How to sync multiple functions / routines in parallel

Mike Bonner bonnmike at gmail.com
Sat Apr 23 15:26:36 EDT 2011


There is probably a way to do what you want directly with a single select
but i'm a beginner to middlin of all trades, master of none.  Have another
silly idea at the bottom, but heres more on the current questions.

I think as long as you put a semicolon between queries, and don't put a
trailing semicolon, you might be able to send all 10 at once. I don't know
if it would be any faster this way, would require testing.

Pretty sure revdatafromquery is blocking.  So to test you might time 10
individual revdatafromqueries in a row, vs 1 with 10 requests inclusive.
 see if theres a gain. The responses are still going to be sequential in
this case.

Starting to sound to me like the issue is that a) you need to grab all the
data, fast, and process all of it within your 10 second time frame. And you
can't be processing while you're grabbing a query, so any query time is
basically lost processing time.

If this is the case, and you MUST hit that 10 second mark or less, you may
need to benchmark your parts and then see which you can optimize the most.
 My guess is the queries themselves are very very fast, so there might be
some gain to be had elsewhere.

If you're not using the internal sqlite driver, the open process option
might work best for this.  Have never really did much with process control
though, so not much help.


The silly idea (that is way beyond me) is this. If as you say, you have 10
queries to run, create a query engine who's job it is to only perform a
single query.  It will need some way of interprocess communication so it can
talk to the controller. If network, looking at chatrev might give some ideas
on this. Build this app.

Build a controller whose job it is to process the data of the query engines.
Set up its communcation stuff so it can receive data from the query agents.
 To launch a query agent, copy the agent itself to a temp location with a
unique name name designating the query to perform.  (could use the filename
or the seconds or whatever you wish in the query agent to determine agent
id)

My vision is this
Controller is started. It starts, and logs in 10 unique agents, agents are
then told to start querying, each completed query is sent back to the
controller for processing.  This way, each agent runs in its own sandbox
(can't just be substacks, must be fully built standalones) each process can
be doing its own thing, with the controller processing. Since these are only
selects, it should be safe to do this with sqlite i think.

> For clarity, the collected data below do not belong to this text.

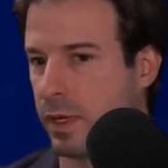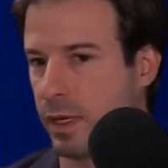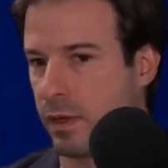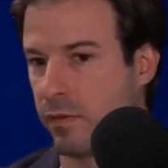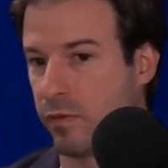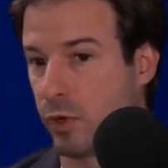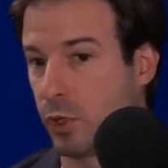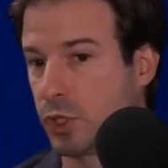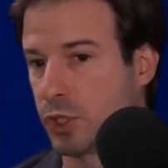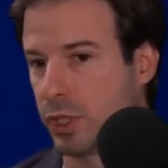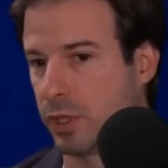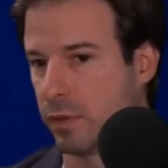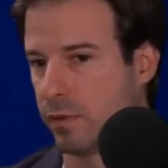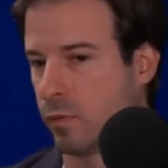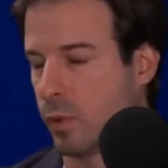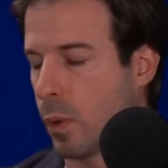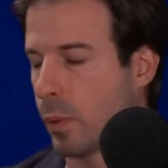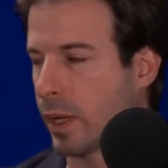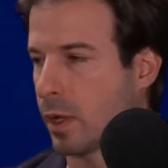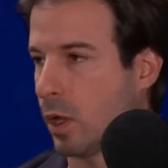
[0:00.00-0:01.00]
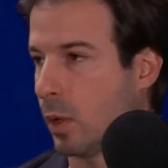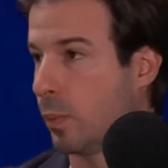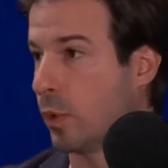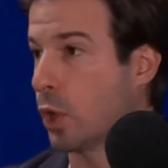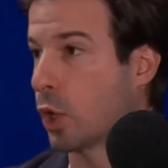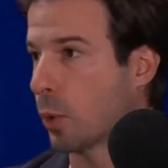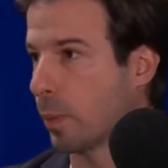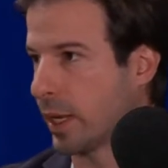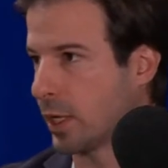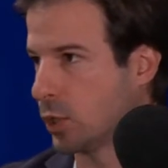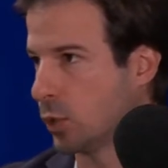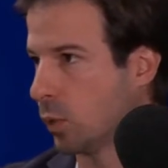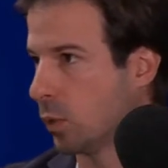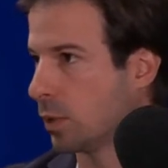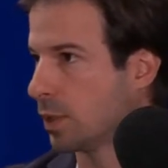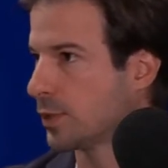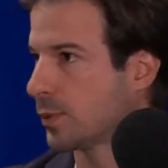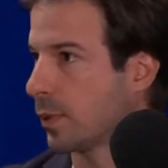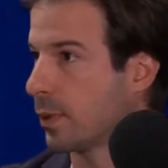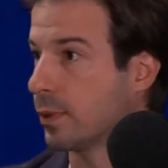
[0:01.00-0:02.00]
version of what we call BrokerBay Tours,
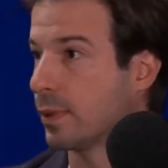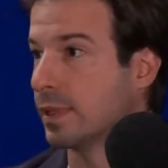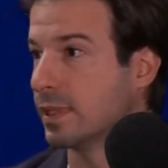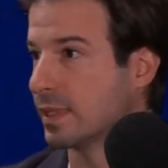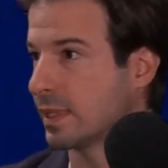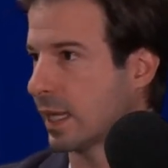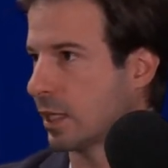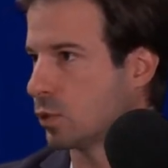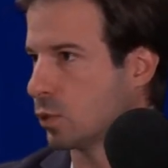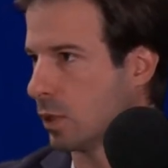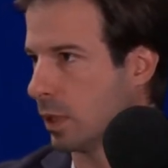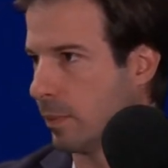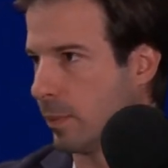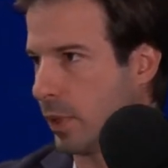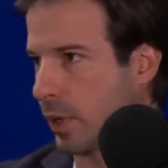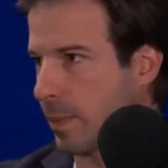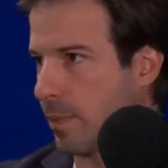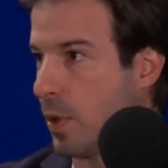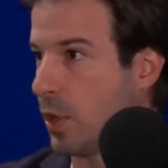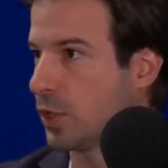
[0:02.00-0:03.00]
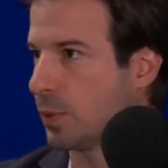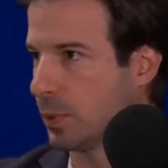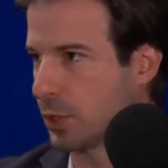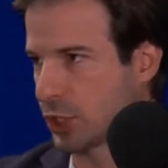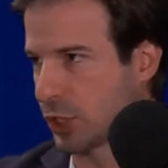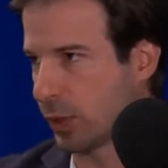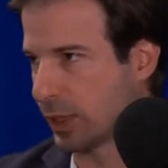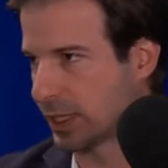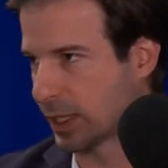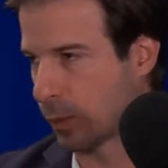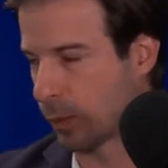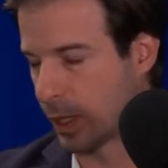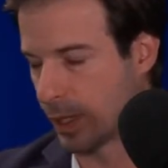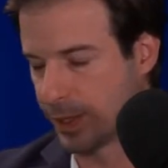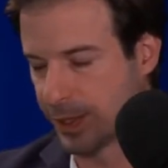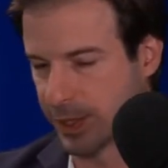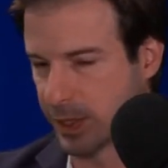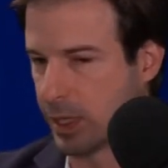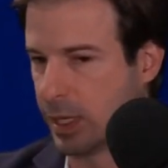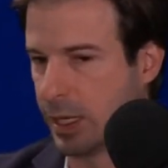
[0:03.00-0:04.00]
where you can schedule and book multiple showings at once.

If using a dbserver that can be accessed from a web server, its easier. just
the controller needs to be created, plus simple queries from a local web
server that can access the database. untested, but hopefully you get the
idea.

controller starts

--sends the requests
command sendrequests
global numOfRequests,requestCount -- globals to see if a request segment is
complete
put 10 into numOfrequests -- set this to how many query requests there will
be
put 1 into requestCount -- set counter to first query
load URL "http://yourfirst.unique.query.url" with "loadcomplete" -- start
loading queries
load URL "http://yournext.unique.query.url" with "loadcomplete" -- however
many queries you need.
end sendrequests

command loadComplete turl
global numOfRequests,requestCount -- same globals
put URL tUrl into tData -- t url is set by the engine during the callback
procesyourdatahere -- of course, this is where you process
unload tUrl -- need to unload the unique url so that it will reload fresh
data the next time
if requestCount = numOfRequests then-- check of all current loop of queries
are complete
sendrequests -- if all queries are complete, start a new batch
put 1 into requestCount -- reset the counter
else
add 1 to requestCount -- if more need to complete, increment the counter
end if
end loadComplete

Untried, needs cleanup, but its an option. And webservers are really good at
multiple requests.

Be aware, if you're accessing large amounts of data, each cached page takes
up memory, when you pull the data from the cached url, that takes up memory
too. Its possible to bring a machine to a grinding halt of you're not
careful. As long as you aren't storing cumulative data in your stack (Ie,
processing it and writing to a file) then probably are fine. If however, you
um. don't *cough* the server will most likely be happy and fine, but the app
and system go boom.  Not that I've done this.